Exercise instructions
Set down each line of the data below exactly as it stands, dropping the pictures.

Records excerpted from a collection
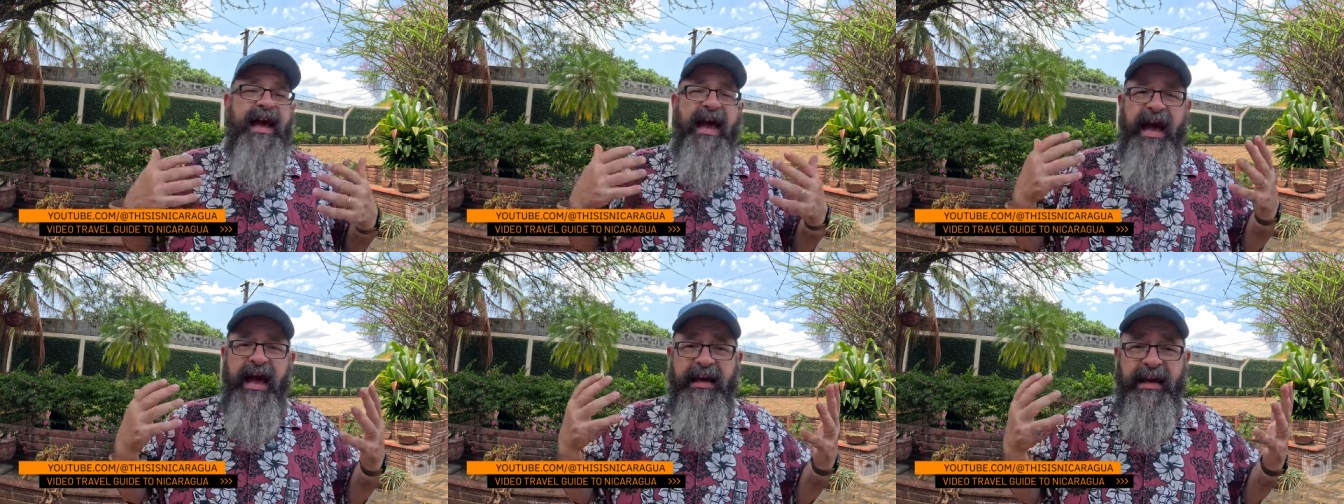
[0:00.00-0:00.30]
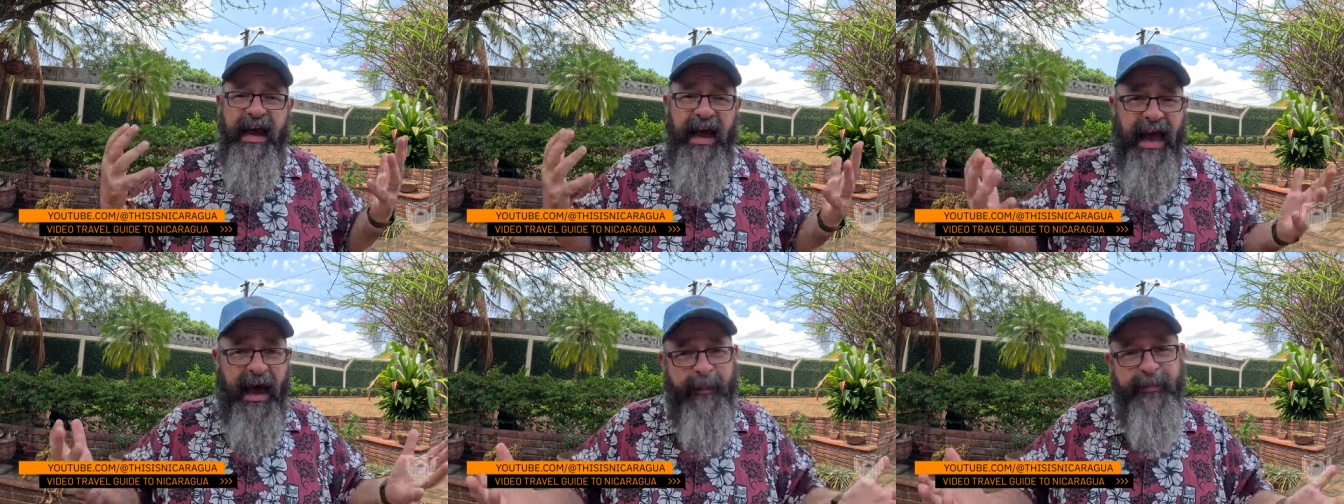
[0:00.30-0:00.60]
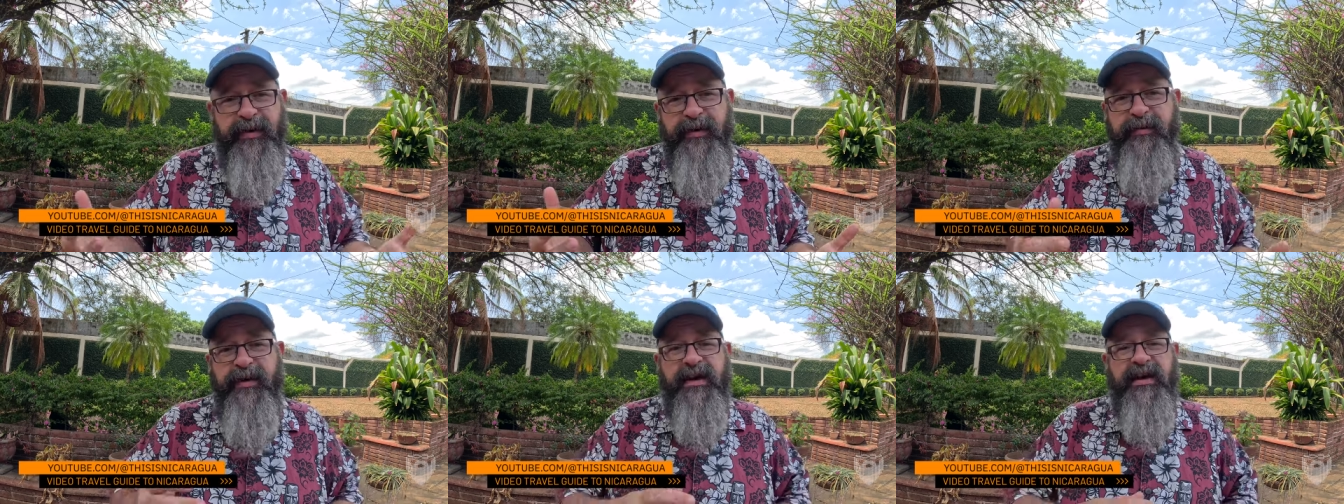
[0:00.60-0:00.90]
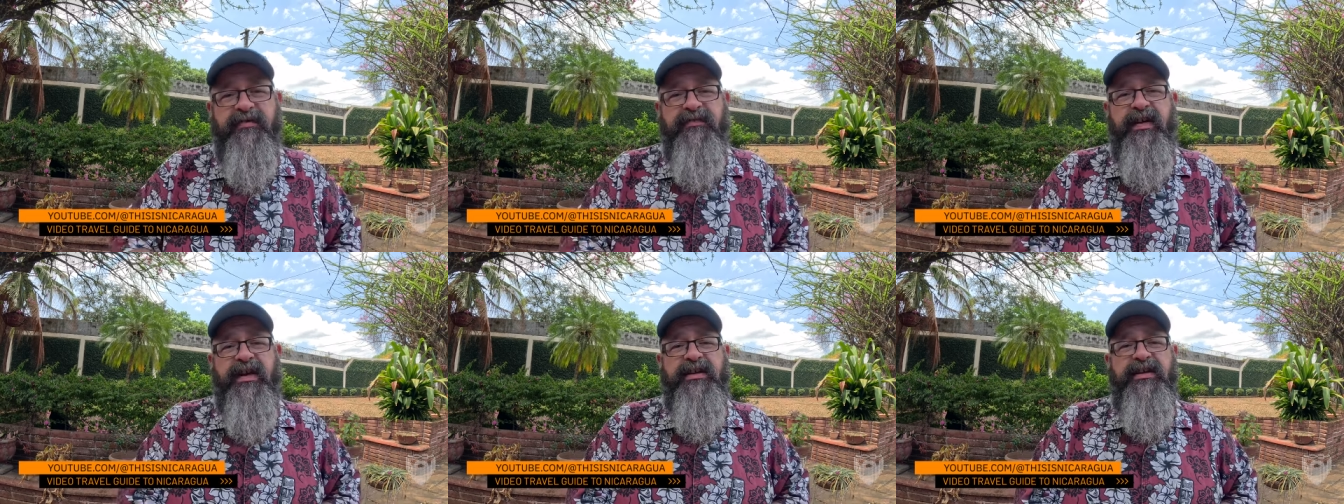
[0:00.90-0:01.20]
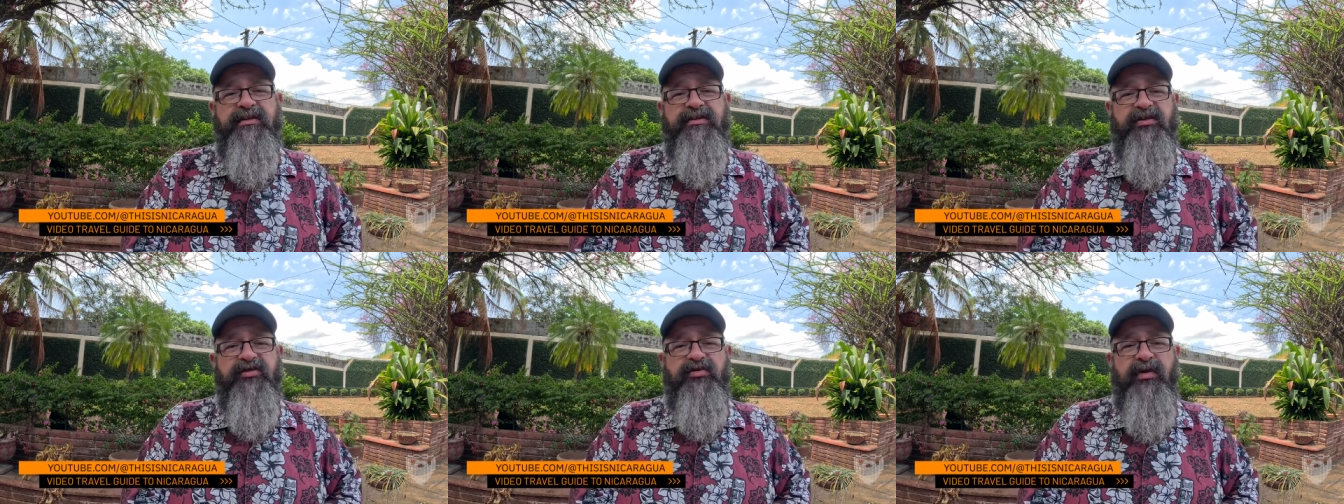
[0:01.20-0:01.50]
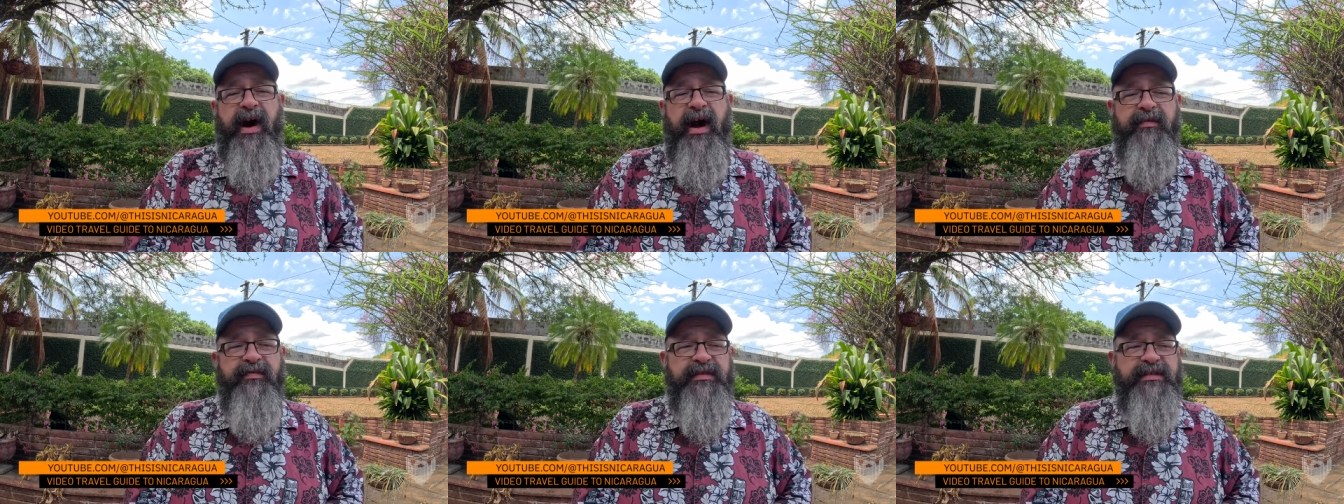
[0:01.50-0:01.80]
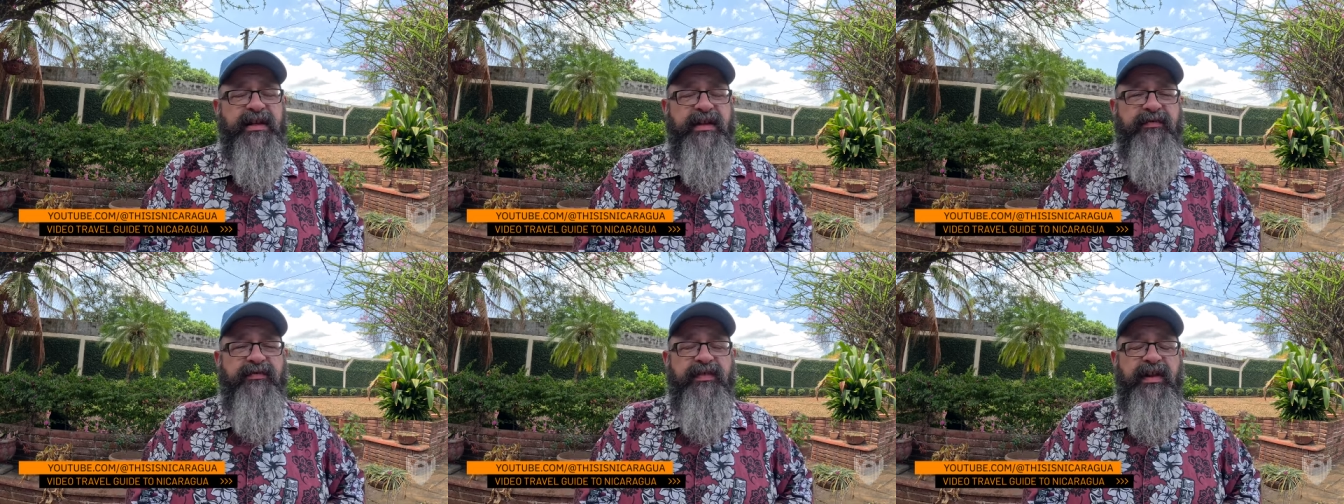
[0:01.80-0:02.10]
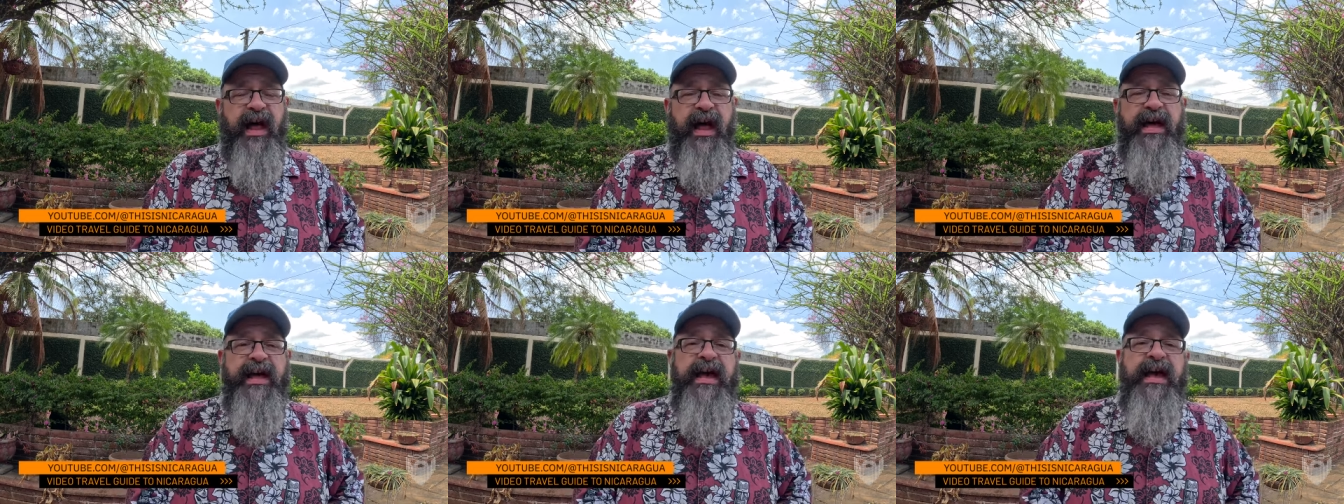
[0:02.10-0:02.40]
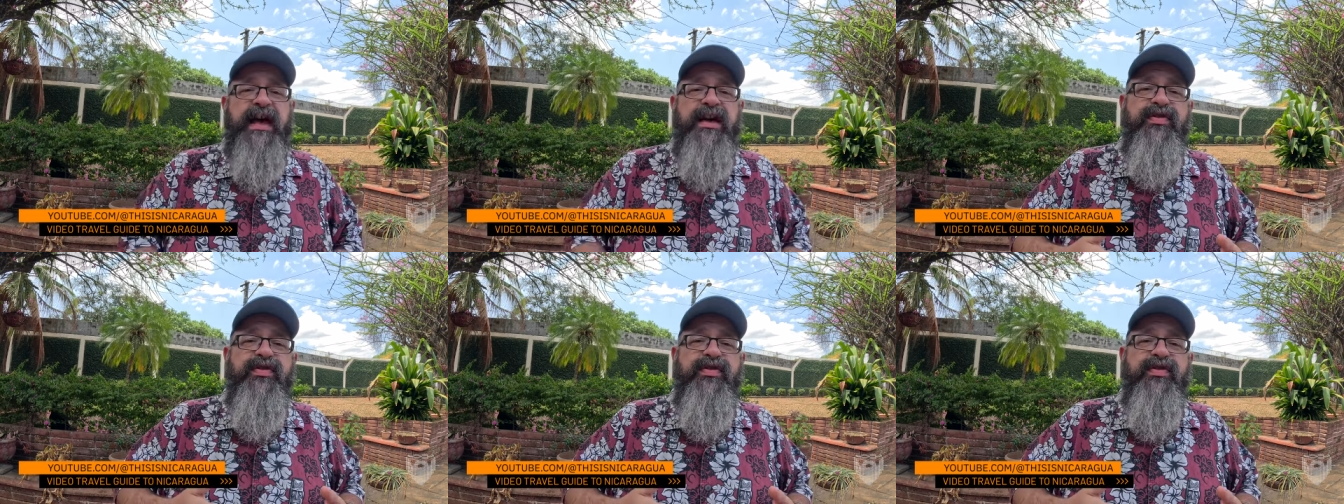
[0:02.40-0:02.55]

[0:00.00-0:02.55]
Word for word: and it happened to be convenient to drive instead of fly,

Solution to this task
[0:00.00-0:00.30]
[0:00.30-0:00.60]
[0:00.60-0:00.90]
[0:00.90-0:01.20]
[0:01.20-0:01.50]
[0:01.50-0:01.80]
[0:01.80-0:02.10]
[0:02.10-0:02.40]
[0:02.40-0:02.55]

[0:00.00-0:02.55]
Word for word: and it happened to be convenient to drive instead of fly,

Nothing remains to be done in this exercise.